The question came up on one of my writer’s loops, “What makes a story a page-turner?” It’s a good question that sparked one of my own. “What makes a great story?”
As with anything, people are inclined to disagree on this question because writing is a subjective art. What one person loves, another finds boring. What one person hates, another can’t put down. In subjective art like this, beauty really is in the eye of the beholder.
However, there are some elements to a story that must be there, in my humble opinion, in order for a story to pass from mediocre or even good, to great. Here are the things I would look for in a story that I consider great.
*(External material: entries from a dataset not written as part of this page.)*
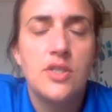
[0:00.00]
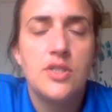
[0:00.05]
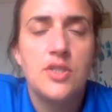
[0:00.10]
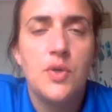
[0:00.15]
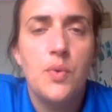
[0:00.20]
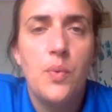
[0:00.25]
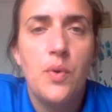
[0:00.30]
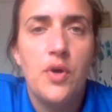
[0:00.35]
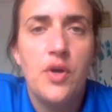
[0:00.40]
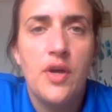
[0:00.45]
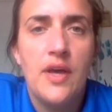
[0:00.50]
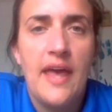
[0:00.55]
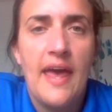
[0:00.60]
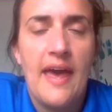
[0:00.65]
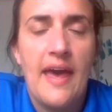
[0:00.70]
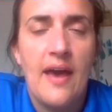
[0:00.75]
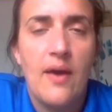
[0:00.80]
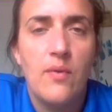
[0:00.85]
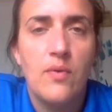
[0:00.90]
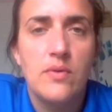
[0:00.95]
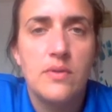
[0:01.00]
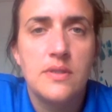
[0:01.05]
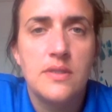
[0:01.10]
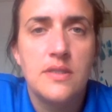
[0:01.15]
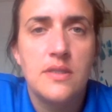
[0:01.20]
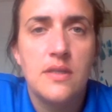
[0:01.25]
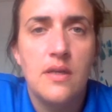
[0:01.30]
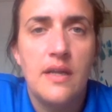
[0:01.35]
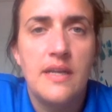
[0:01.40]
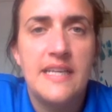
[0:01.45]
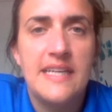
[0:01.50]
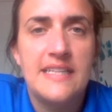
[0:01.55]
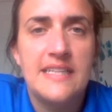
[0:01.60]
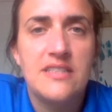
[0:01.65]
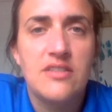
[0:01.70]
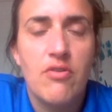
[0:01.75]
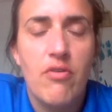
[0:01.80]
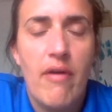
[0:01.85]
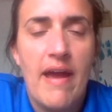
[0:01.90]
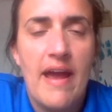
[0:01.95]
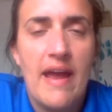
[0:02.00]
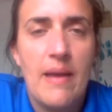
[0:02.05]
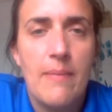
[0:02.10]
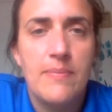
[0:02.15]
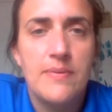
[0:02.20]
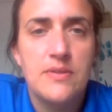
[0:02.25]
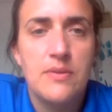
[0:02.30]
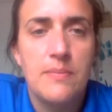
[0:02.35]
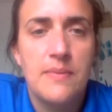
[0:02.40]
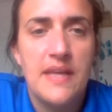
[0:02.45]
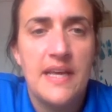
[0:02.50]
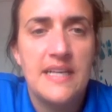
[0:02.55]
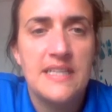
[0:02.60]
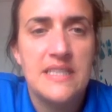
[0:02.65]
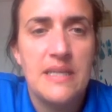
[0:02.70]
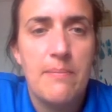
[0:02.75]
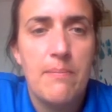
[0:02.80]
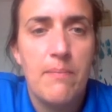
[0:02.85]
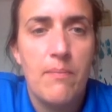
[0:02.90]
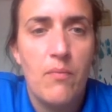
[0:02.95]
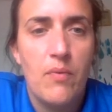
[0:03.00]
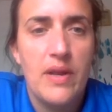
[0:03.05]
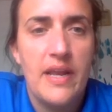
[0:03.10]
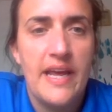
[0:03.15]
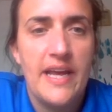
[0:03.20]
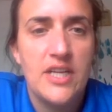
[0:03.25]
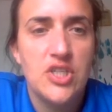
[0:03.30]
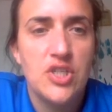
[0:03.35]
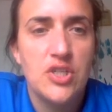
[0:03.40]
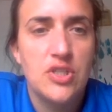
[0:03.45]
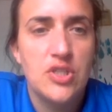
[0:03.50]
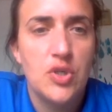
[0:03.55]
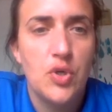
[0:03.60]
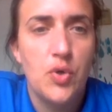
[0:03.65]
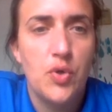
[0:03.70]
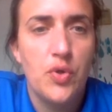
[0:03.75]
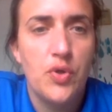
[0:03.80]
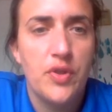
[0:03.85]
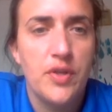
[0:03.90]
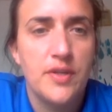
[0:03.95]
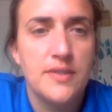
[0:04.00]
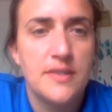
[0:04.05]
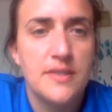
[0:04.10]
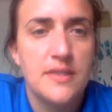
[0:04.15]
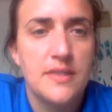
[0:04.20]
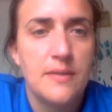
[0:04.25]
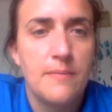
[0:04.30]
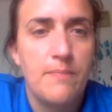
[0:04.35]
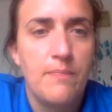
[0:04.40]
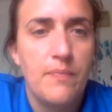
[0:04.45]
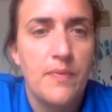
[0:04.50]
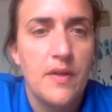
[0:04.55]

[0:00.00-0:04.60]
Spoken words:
to work out and describe some things in relation to others.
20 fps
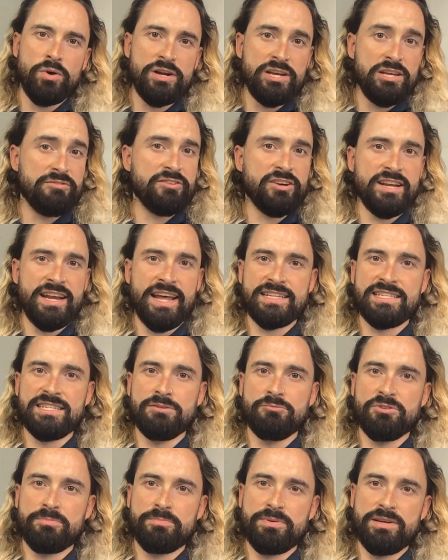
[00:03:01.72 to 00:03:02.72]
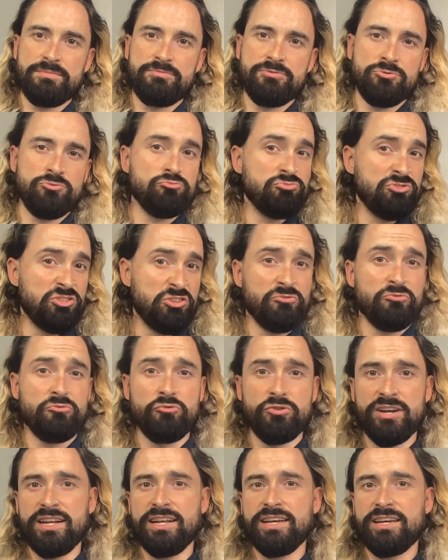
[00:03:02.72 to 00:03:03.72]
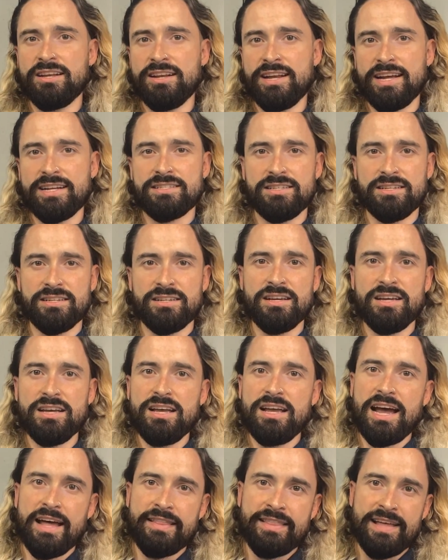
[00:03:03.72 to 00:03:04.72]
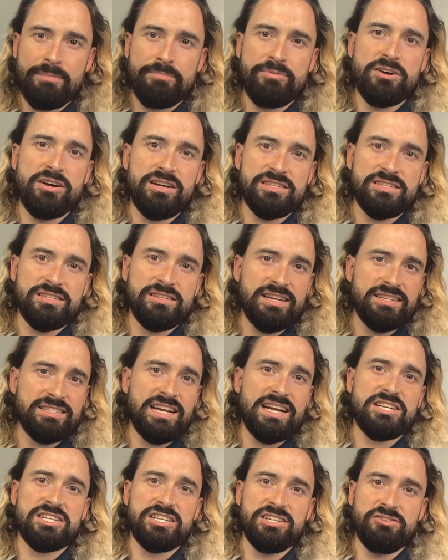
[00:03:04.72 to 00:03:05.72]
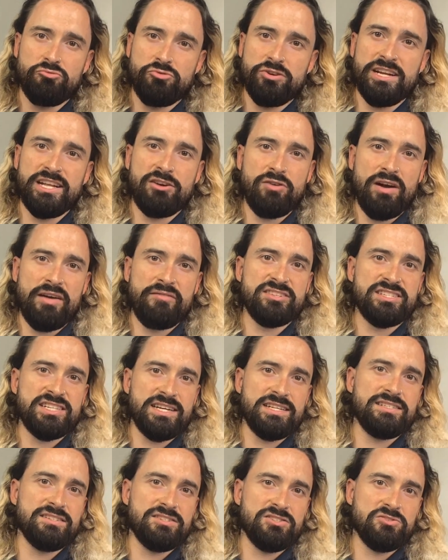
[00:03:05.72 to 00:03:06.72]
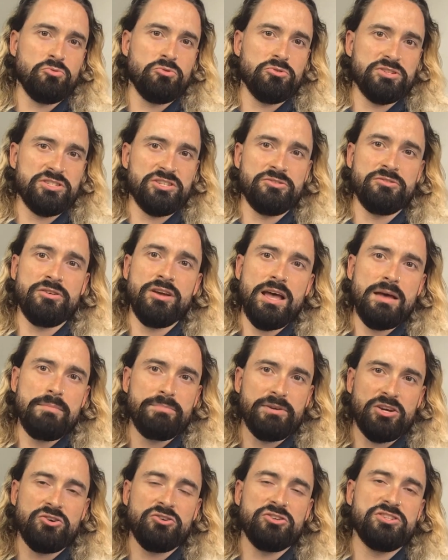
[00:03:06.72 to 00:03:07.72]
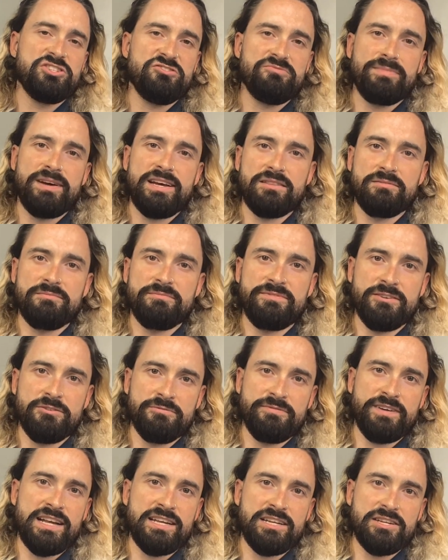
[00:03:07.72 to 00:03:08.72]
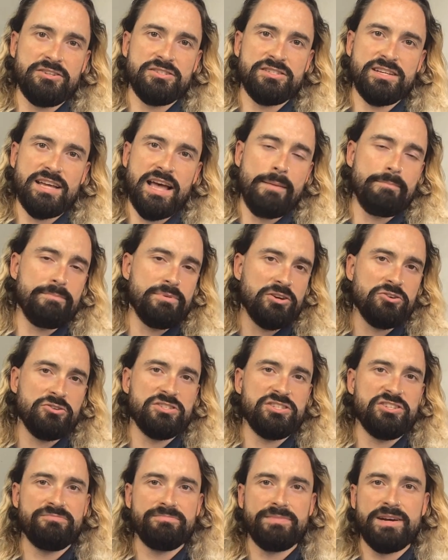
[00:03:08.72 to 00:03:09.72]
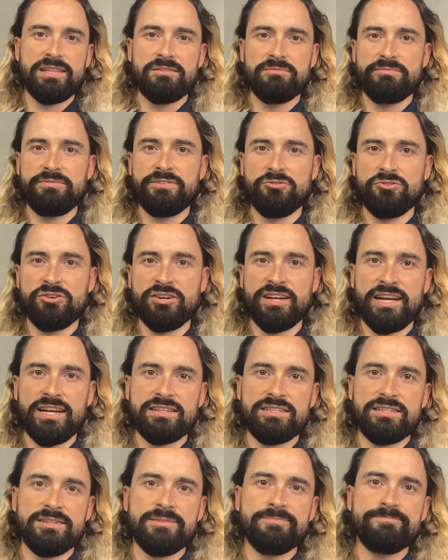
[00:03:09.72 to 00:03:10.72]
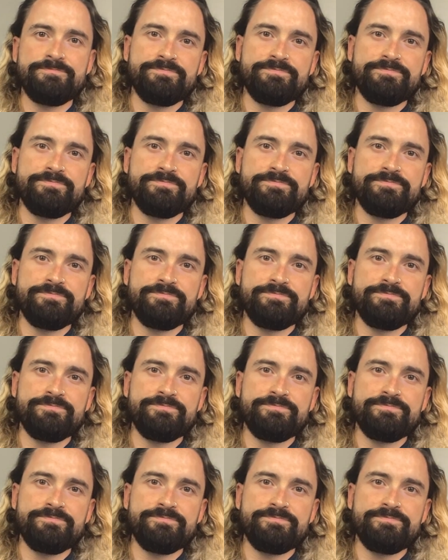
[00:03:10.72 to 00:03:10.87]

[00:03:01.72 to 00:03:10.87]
when you've connected with people, you've really connected, and that person has actually really gravitated towards you because you've made them feel valued and because you've made them feel connected.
First, I would look for characters that are as real as my best friend. People, whose lives are filled with all of the quirks and qualities we face as human beings, complete with stellar characteristics mingled with sometimes glaring, sometime subtle flaws. When I finish the story, I want to remember those characters by name, and if the book has really good characterization, those characters will become friends, to the point I might wish I could meet them in person.
Second, those characters must face impossible dilemmas. While their world might start out in seemingly pleasant circumstances, within the first chapter or shortly thereafter, they should come up again a catastrophe so large that they can see no possible way out. Like Adam and Eve in the Garden of Eden, they must look death in the face and realize that they have lost everything. The character carries a sense of hopelessness and sees no solution.
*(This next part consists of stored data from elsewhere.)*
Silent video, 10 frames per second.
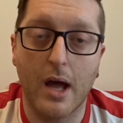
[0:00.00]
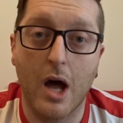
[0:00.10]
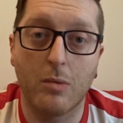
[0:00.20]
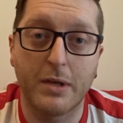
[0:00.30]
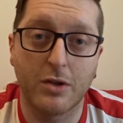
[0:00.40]

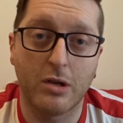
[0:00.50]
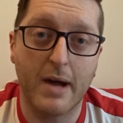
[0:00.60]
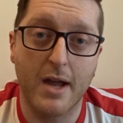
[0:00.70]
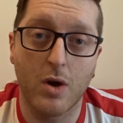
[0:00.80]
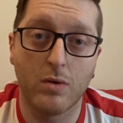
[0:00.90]
I'll be doing
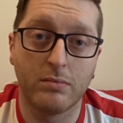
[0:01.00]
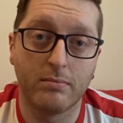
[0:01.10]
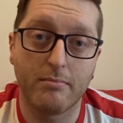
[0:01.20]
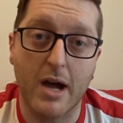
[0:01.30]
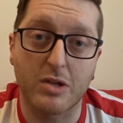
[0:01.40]
my own
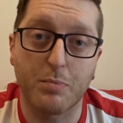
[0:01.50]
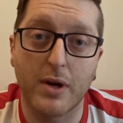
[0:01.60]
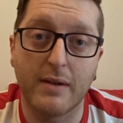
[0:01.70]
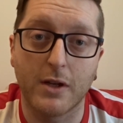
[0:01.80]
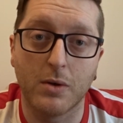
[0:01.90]
match
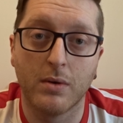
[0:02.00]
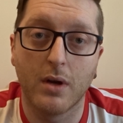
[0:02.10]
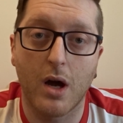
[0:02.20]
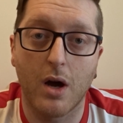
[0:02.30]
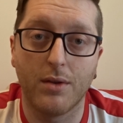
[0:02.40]
preview
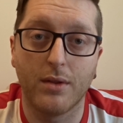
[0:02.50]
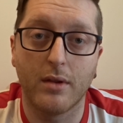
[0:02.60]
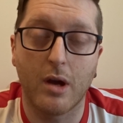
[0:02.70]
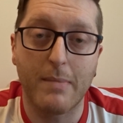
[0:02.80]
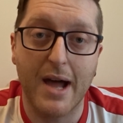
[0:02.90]
on
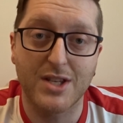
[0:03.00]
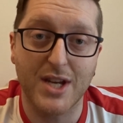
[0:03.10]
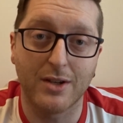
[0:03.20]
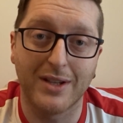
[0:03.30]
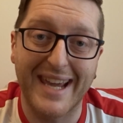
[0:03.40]
my
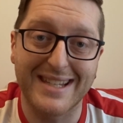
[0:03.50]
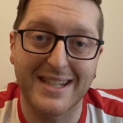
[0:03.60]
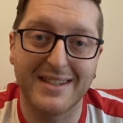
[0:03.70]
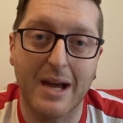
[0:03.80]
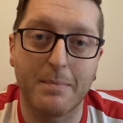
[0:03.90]
channel,
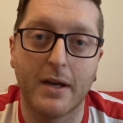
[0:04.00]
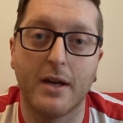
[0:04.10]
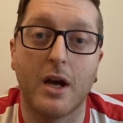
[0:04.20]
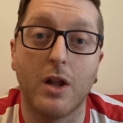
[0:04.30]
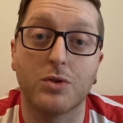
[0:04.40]

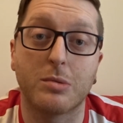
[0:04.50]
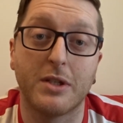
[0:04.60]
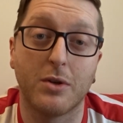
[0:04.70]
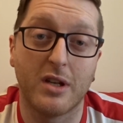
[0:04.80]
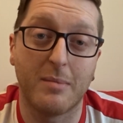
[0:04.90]
18Dapper, and I'll also
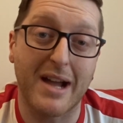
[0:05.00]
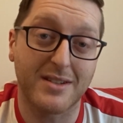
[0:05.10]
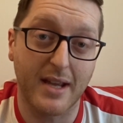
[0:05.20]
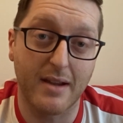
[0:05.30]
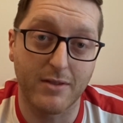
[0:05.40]
be doing the
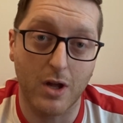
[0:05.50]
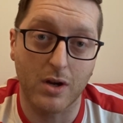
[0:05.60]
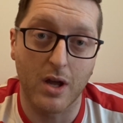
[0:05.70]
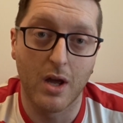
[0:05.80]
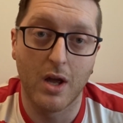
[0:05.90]
match day
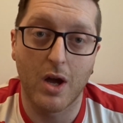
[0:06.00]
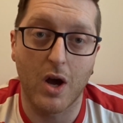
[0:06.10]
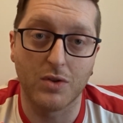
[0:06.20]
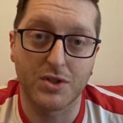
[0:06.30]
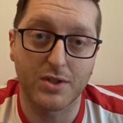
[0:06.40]
vlog
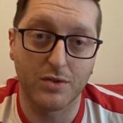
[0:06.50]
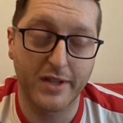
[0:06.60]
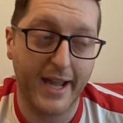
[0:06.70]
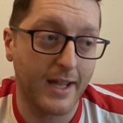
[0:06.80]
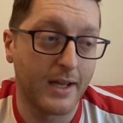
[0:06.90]
on
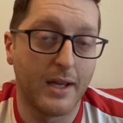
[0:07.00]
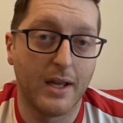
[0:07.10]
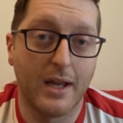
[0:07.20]
Sunday.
Third, the story must carry an underlying element of hope. While they go after every means available to them to fix this terrible problem, they must believe that there is indeed a solution. The best stories, in my opinion, are those where the character tries to solve the problem on their own, but they finally come to a place where they realize they are not an island, they need help. But the one who would help them must sacrifice something precious to do so. Or the characters themselves must sacrifice something in order to save someone else. There must be a redemptive quality to the story, something that shows that hope is not without sacrifice. Relief and redemption are not without cost.
A great story does not necessarily have to have a happy ending. But in most cases it will, or at the very least it will hold the promise of happier tomorrows. Again, that element of hope. To leave a reader hope-less, is to write a story that is forgettable – or at the very least the reader will wish they could forget it.
To write a great story a writer works long and hard. It takes time to get to know those imaginary people floating in our heads. And whether we write by a detailed plot or seat of the pants, we must spend time thinking of impossible dilemmas to place in the paths of those characters. But I think the thing that will make any book stand out above the rest, is that element of deep, abiding hope, and passionate, sacrificial redemption.
The greatest Story ever told has both, and it will never be forgotten.